= Beginning of Section =

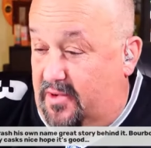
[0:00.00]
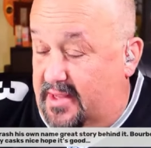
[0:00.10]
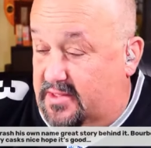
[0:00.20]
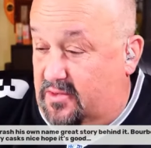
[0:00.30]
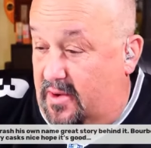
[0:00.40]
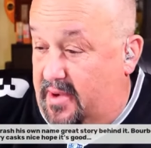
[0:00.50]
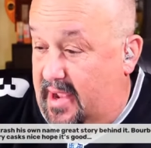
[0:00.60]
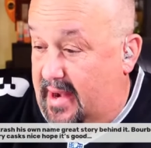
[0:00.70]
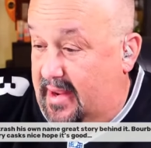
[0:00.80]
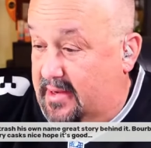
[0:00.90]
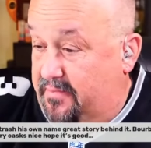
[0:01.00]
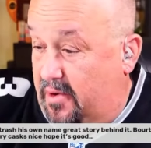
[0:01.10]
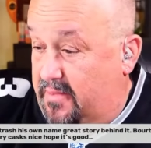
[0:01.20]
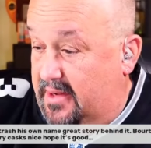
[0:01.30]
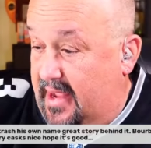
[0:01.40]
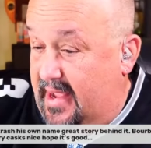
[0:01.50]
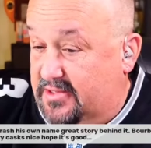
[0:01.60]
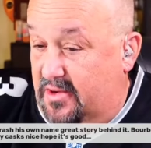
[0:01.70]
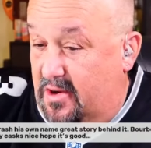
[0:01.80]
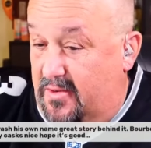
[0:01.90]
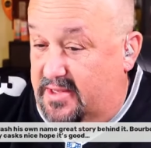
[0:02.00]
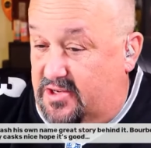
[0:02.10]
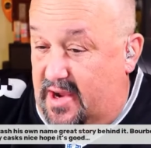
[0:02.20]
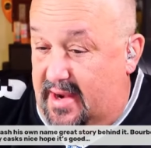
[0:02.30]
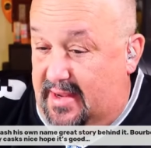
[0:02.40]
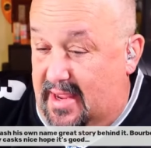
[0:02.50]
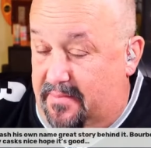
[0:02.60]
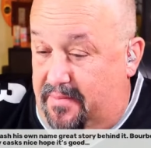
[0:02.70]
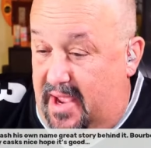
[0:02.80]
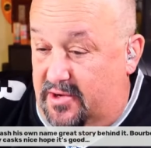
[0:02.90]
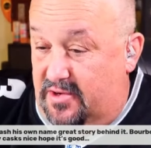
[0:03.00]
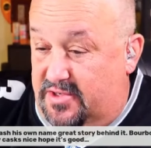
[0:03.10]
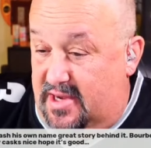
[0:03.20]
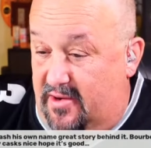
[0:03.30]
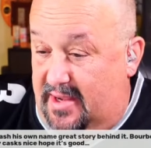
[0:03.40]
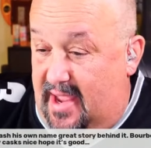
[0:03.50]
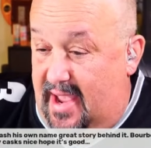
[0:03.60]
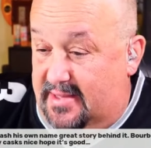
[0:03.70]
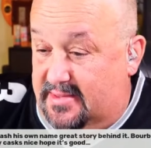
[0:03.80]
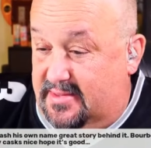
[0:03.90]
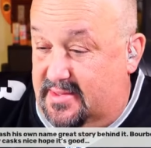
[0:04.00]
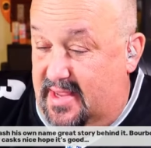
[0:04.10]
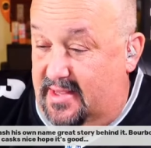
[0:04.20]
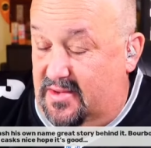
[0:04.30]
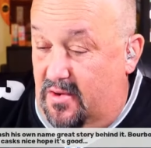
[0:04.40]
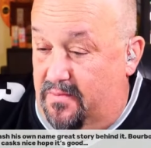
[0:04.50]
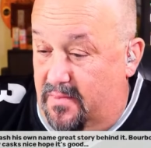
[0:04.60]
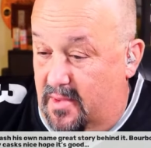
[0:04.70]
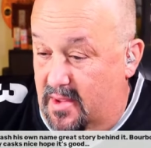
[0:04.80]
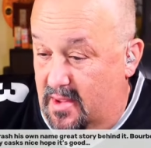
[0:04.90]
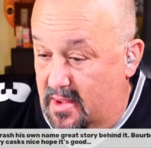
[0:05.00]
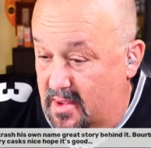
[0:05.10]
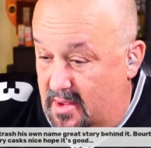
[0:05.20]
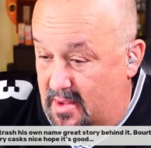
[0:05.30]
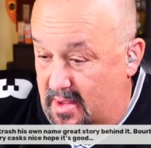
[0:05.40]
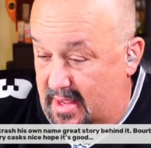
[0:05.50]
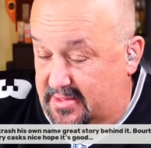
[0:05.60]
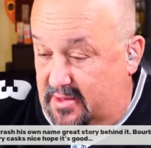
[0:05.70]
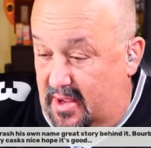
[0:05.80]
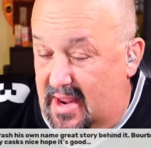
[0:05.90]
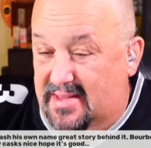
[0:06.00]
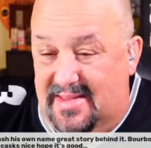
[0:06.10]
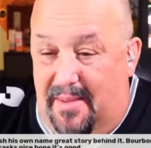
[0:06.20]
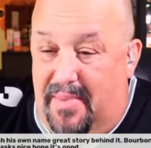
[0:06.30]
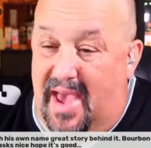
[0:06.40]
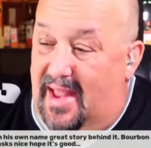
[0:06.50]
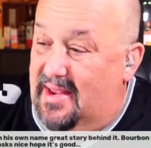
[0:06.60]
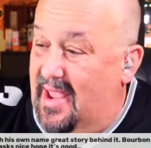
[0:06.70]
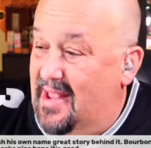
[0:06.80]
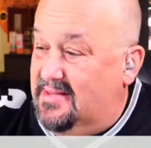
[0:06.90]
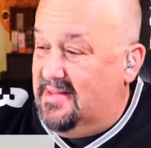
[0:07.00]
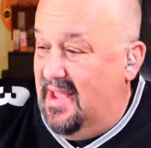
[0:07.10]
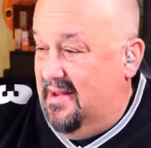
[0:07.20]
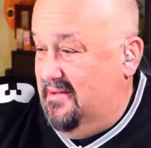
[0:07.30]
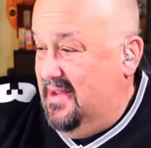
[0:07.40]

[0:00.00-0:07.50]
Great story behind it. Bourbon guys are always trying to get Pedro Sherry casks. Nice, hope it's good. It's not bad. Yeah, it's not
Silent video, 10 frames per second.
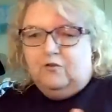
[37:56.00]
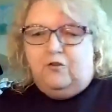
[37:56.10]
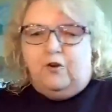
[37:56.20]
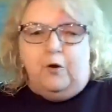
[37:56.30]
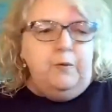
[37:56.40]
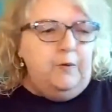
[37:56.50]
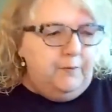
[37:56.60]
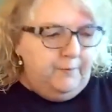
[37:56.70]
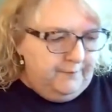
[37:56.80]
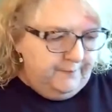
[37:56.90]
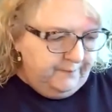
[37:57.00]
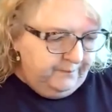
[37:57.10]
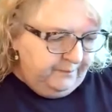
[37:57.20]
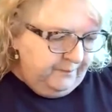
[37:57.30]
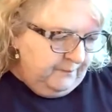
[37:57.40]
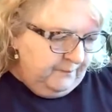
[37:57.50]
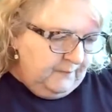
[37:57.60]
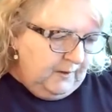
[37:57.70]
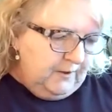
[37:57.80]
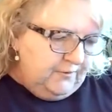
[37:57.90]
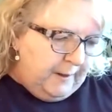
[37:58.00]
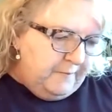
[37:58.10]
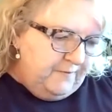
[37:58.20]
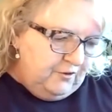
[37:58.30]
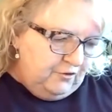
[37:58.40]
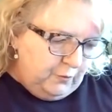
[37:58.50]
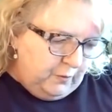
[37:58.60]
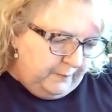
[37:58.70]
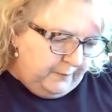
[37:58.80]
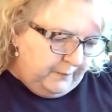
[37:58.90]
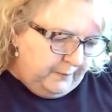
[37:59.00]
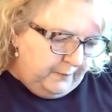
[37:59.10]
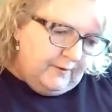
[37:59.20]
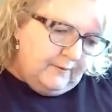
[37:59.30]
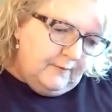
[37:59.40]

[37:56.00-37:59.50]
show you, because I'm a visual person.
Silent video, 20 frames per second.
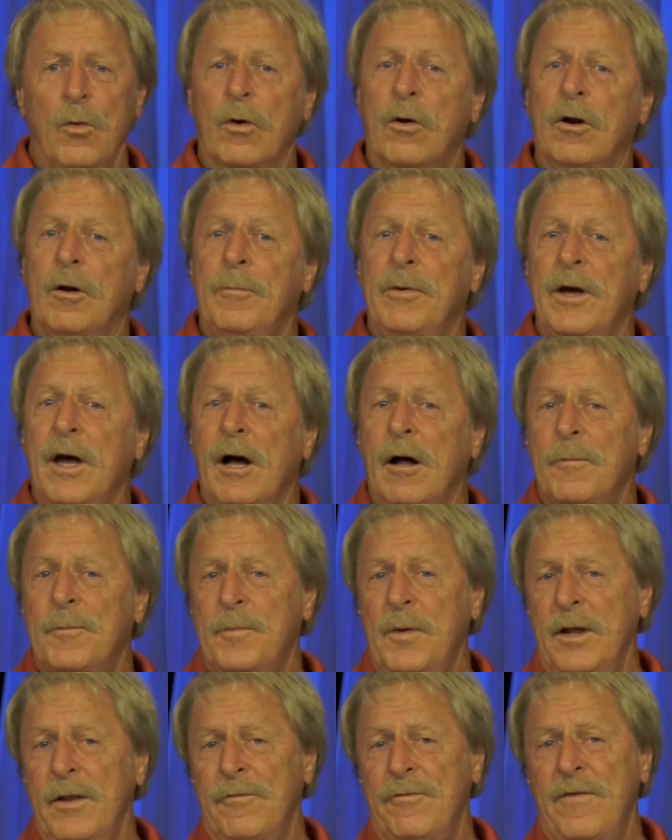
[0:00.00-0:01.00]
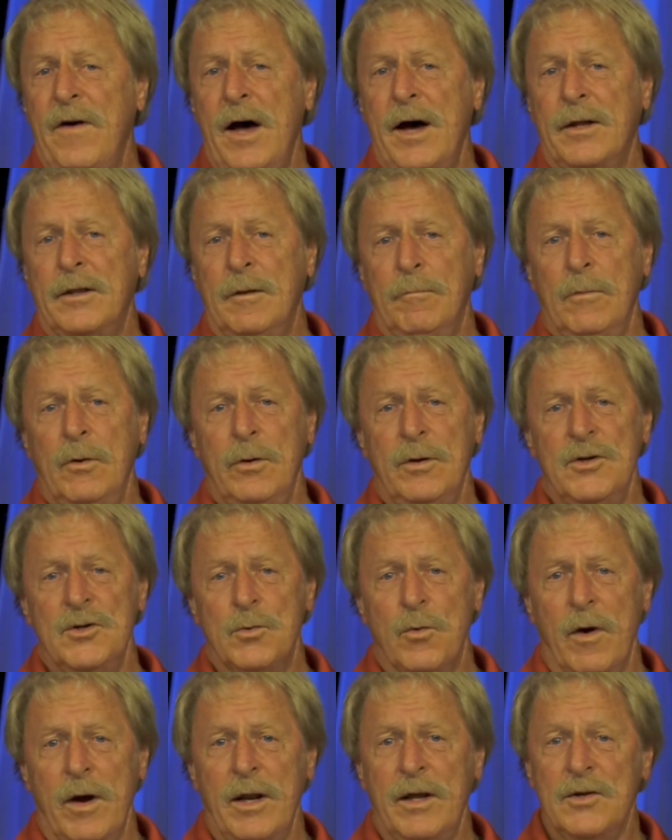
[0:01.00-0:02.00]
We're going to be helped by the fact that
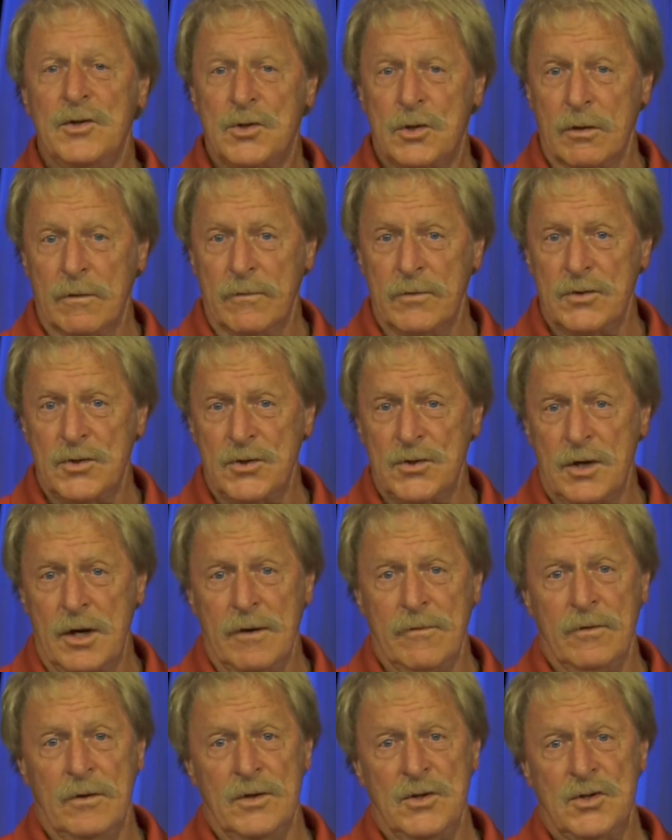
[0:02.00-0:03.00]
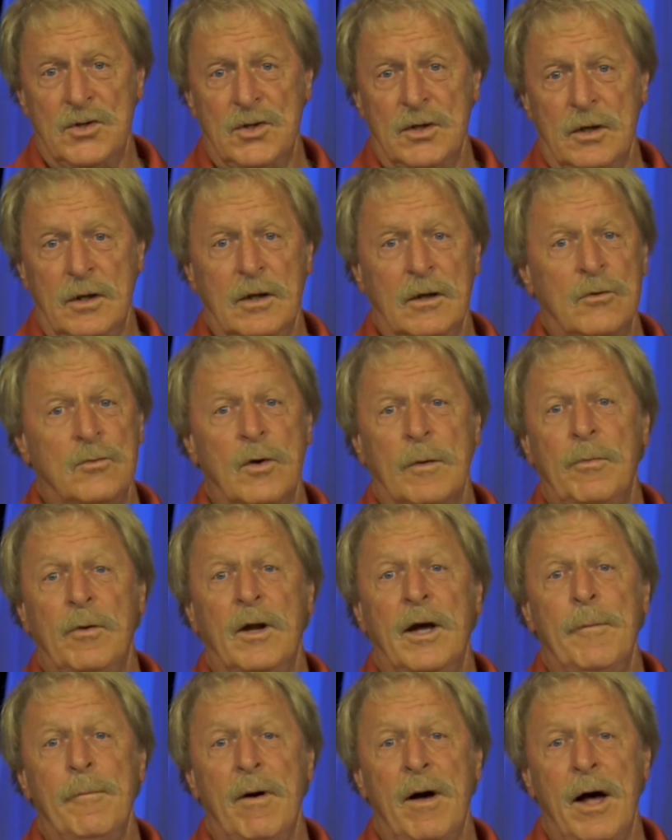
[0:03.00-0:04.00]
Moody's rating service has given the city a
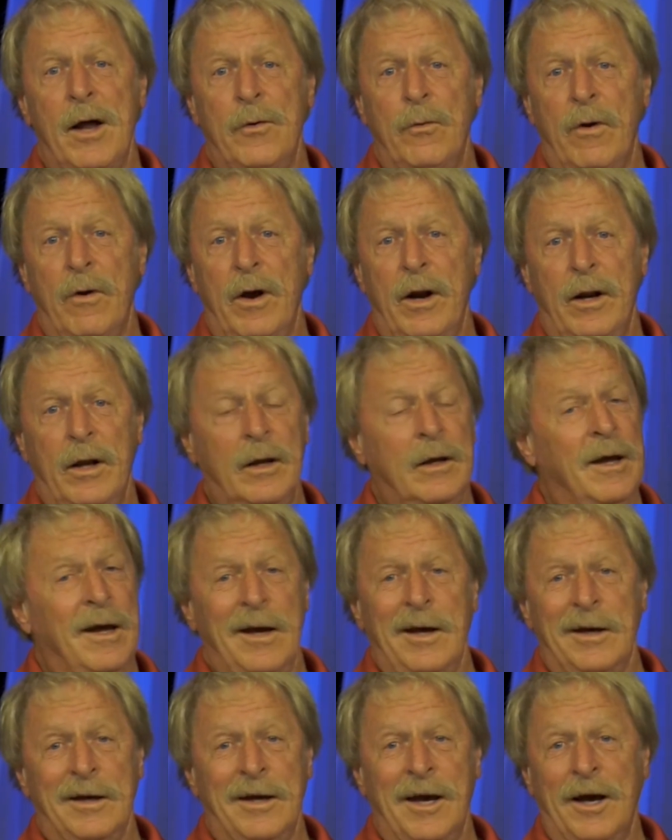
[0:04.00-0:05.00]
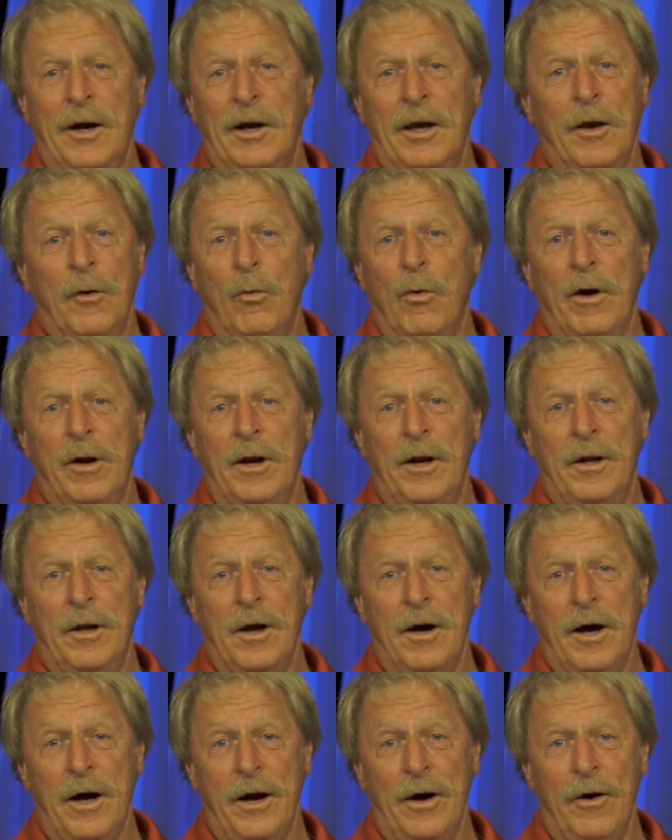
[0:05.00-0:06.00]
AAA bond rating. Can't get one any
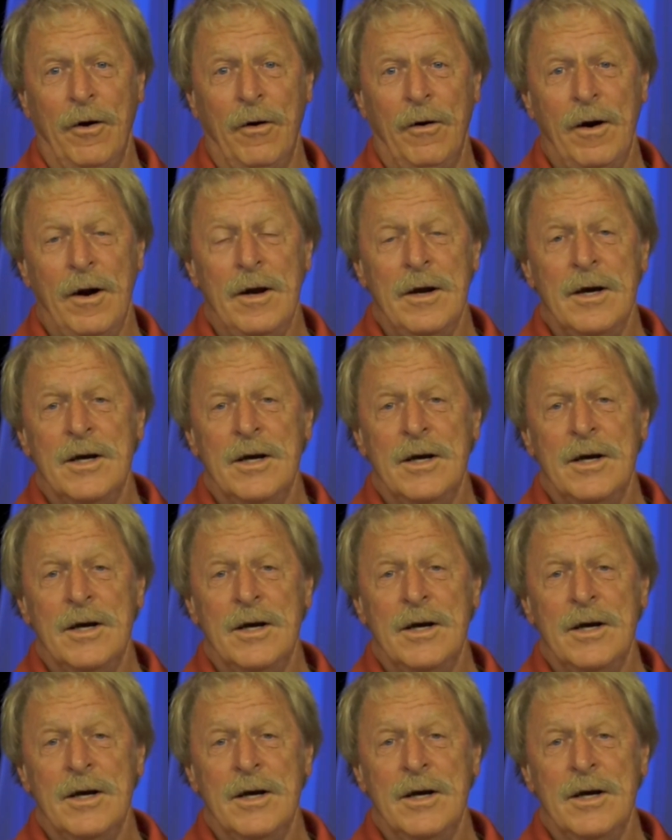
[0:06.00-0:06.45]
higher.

= End of Section =

PROMPT:
The word "video" may appear in several lines of the data; count those lines and give only the number.

EXERCISE OUTPUT:
2